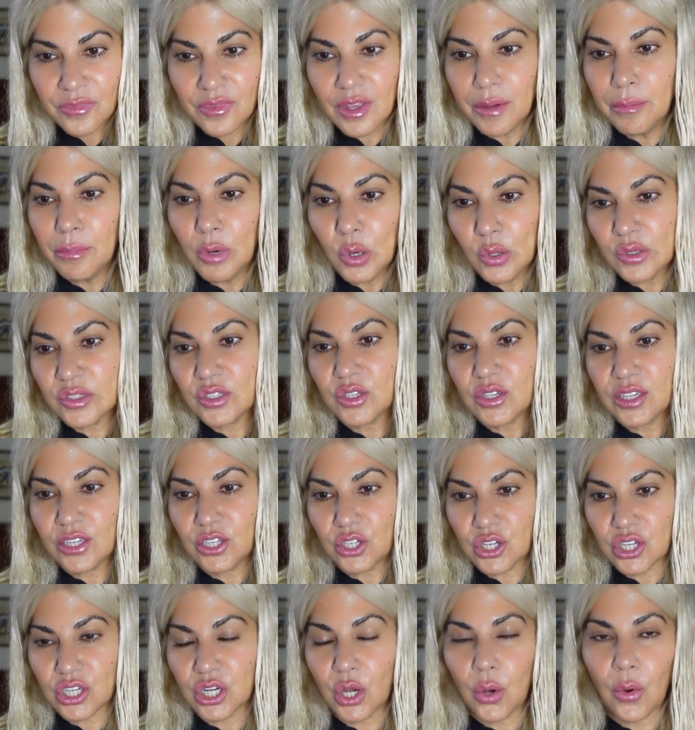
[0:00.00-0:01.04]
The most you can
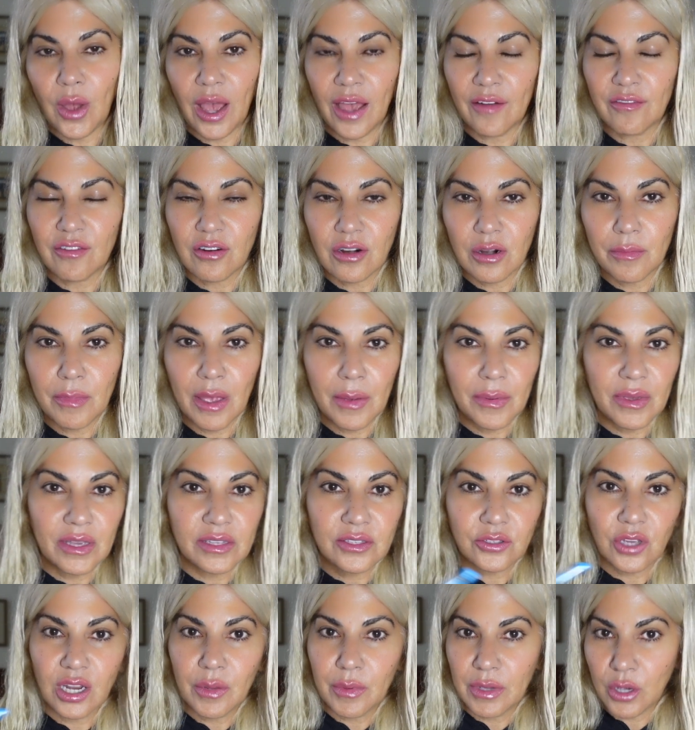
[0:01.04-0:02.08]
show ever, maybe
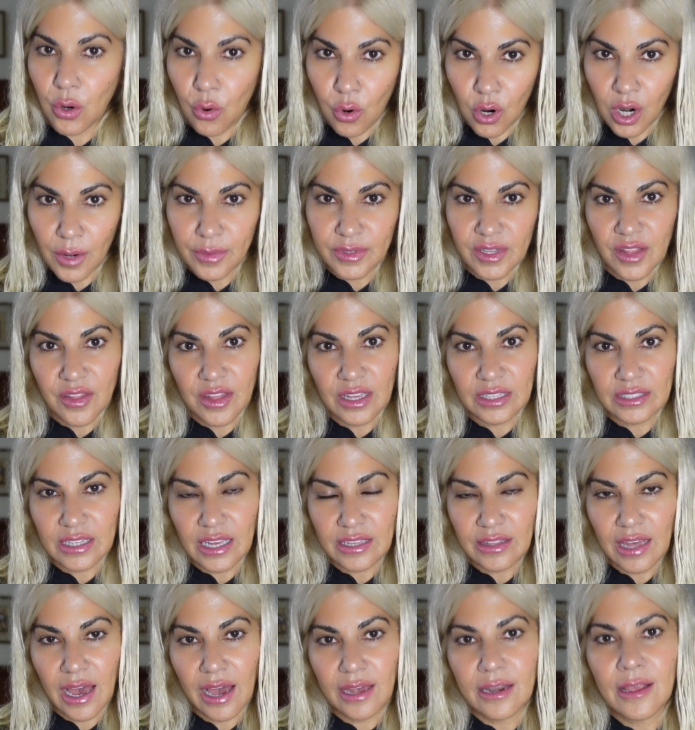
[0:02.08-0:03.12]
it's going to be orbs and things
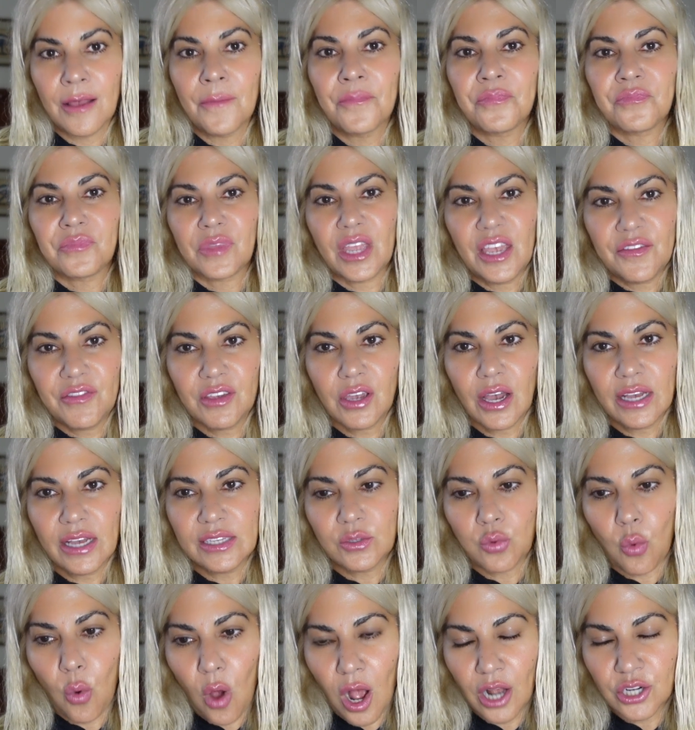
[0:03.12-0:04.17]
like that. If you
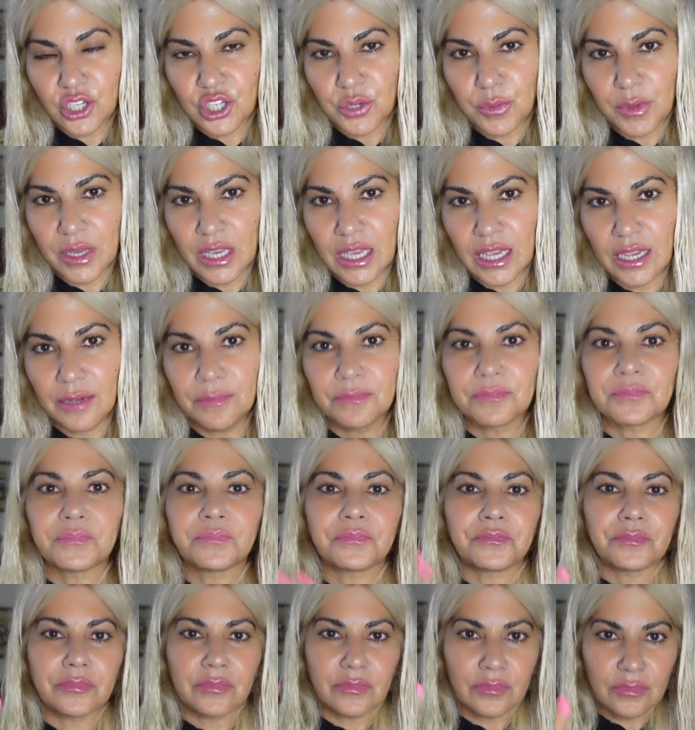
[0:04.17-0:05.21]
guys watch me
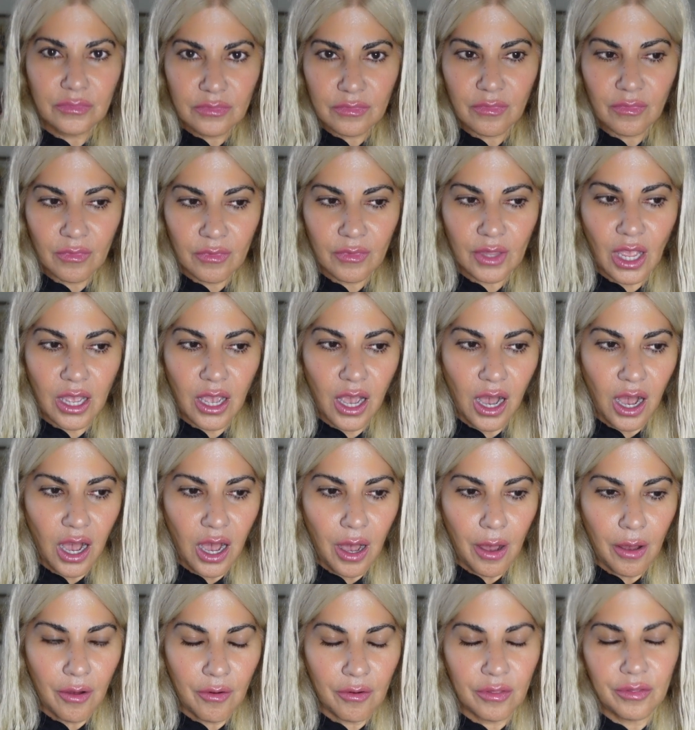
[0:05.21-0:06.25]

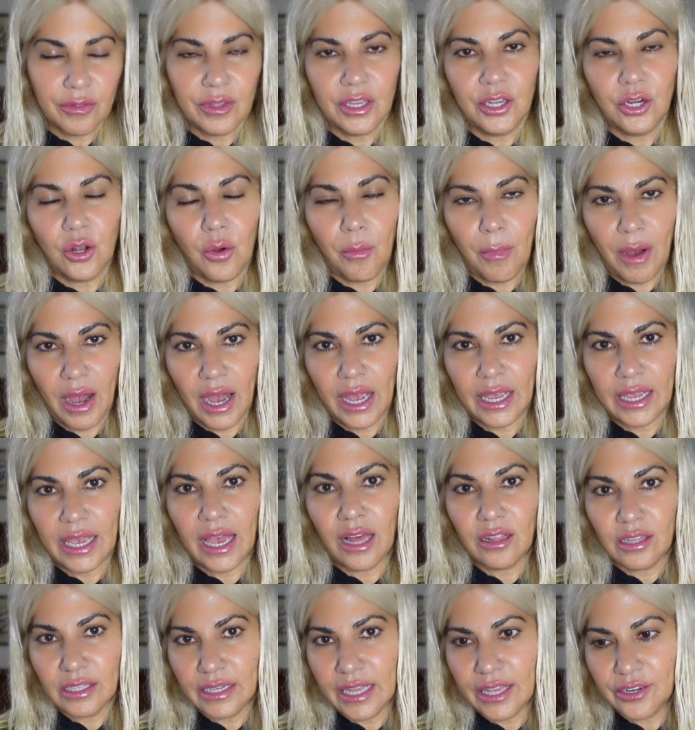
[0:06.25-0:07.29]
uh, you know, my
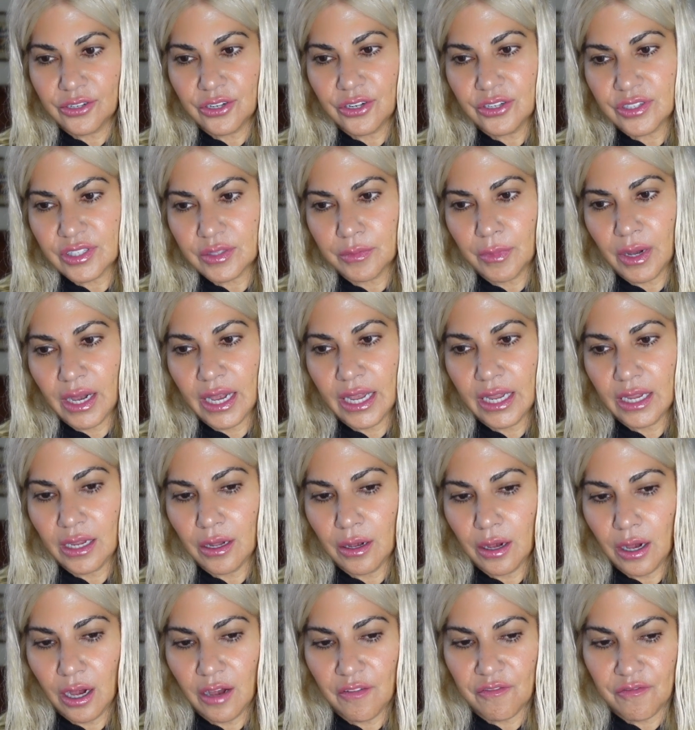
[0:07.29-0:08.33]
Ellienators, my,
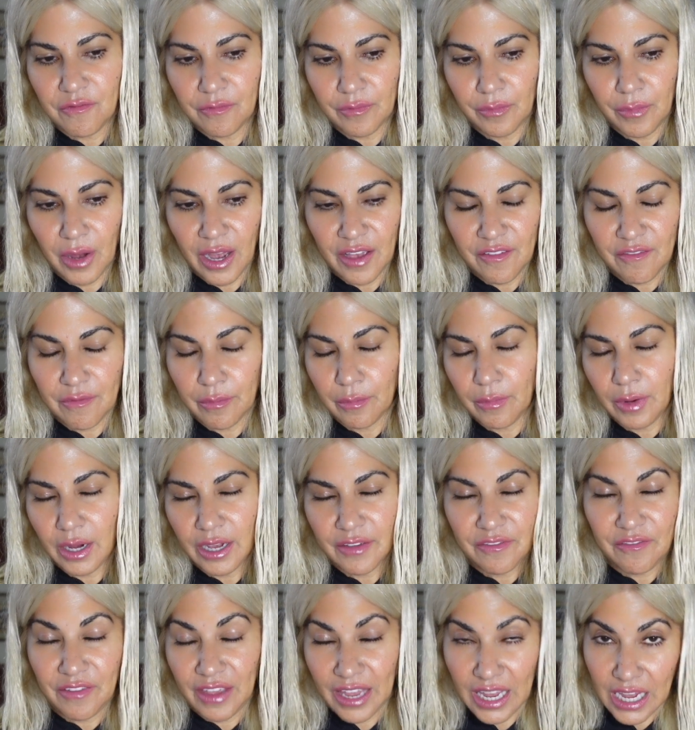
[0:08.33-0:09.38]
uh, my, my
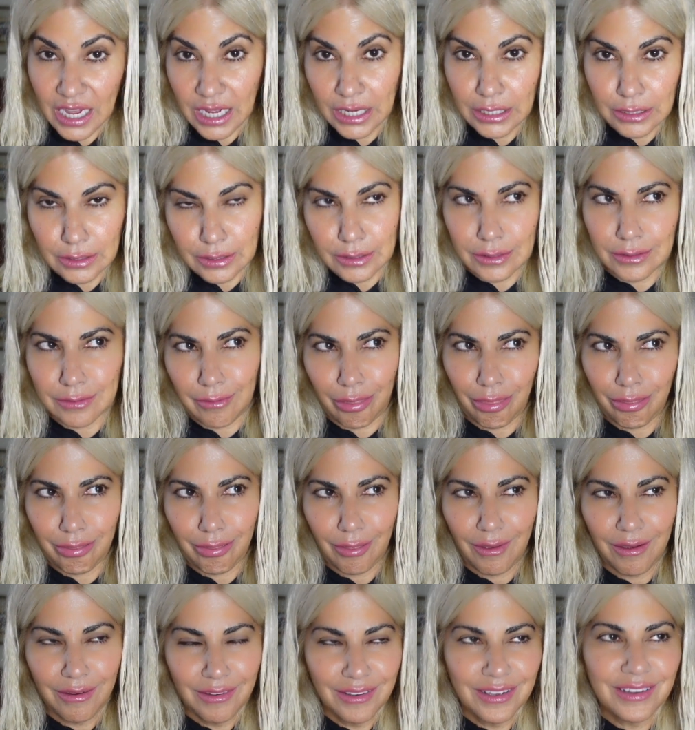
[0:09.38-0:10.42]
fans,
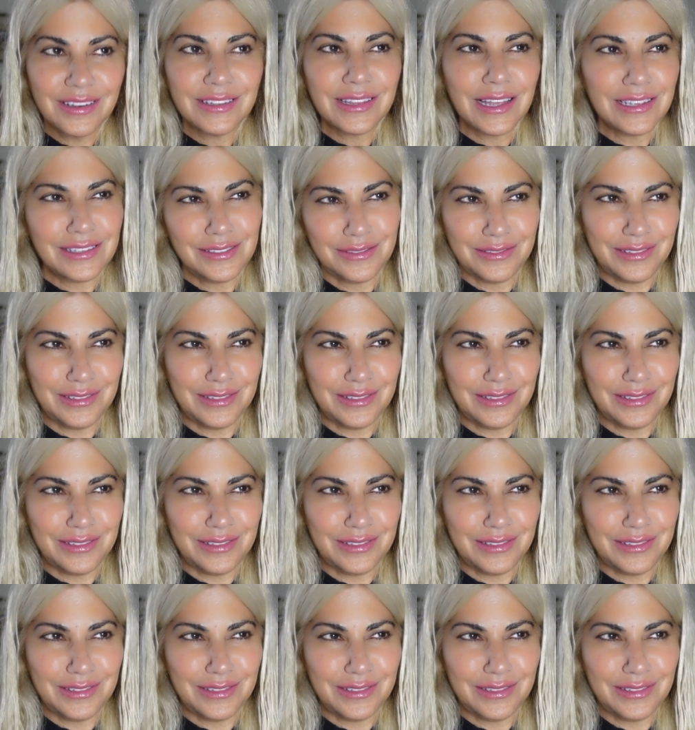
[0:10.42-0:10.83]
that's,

- ACTIVITY -
Produce the full material again verbatim, with the pictures dropped.

- TASK RESPONSE -
[0:00.00-0:01.04]
The most you can
[0:01.04-0:02.08]
show ever, maybe
[0:02.08-0:03.12]
it's going to be orbs and things
[0:03.12-0:04.17]
like that. If you
[0:04.17-0:05.21]
guys watch me
[0:05.21-0:06.25]

[0:06.25-0:07.29]
uh, you know, my
[0:07.29-0:08.33]
Ellienators, my,
[0:08.33-0:09.38]
uh, my, my
[0:09.38-0:10.42]
fans,
[0:10.42-0:10.83]
that's,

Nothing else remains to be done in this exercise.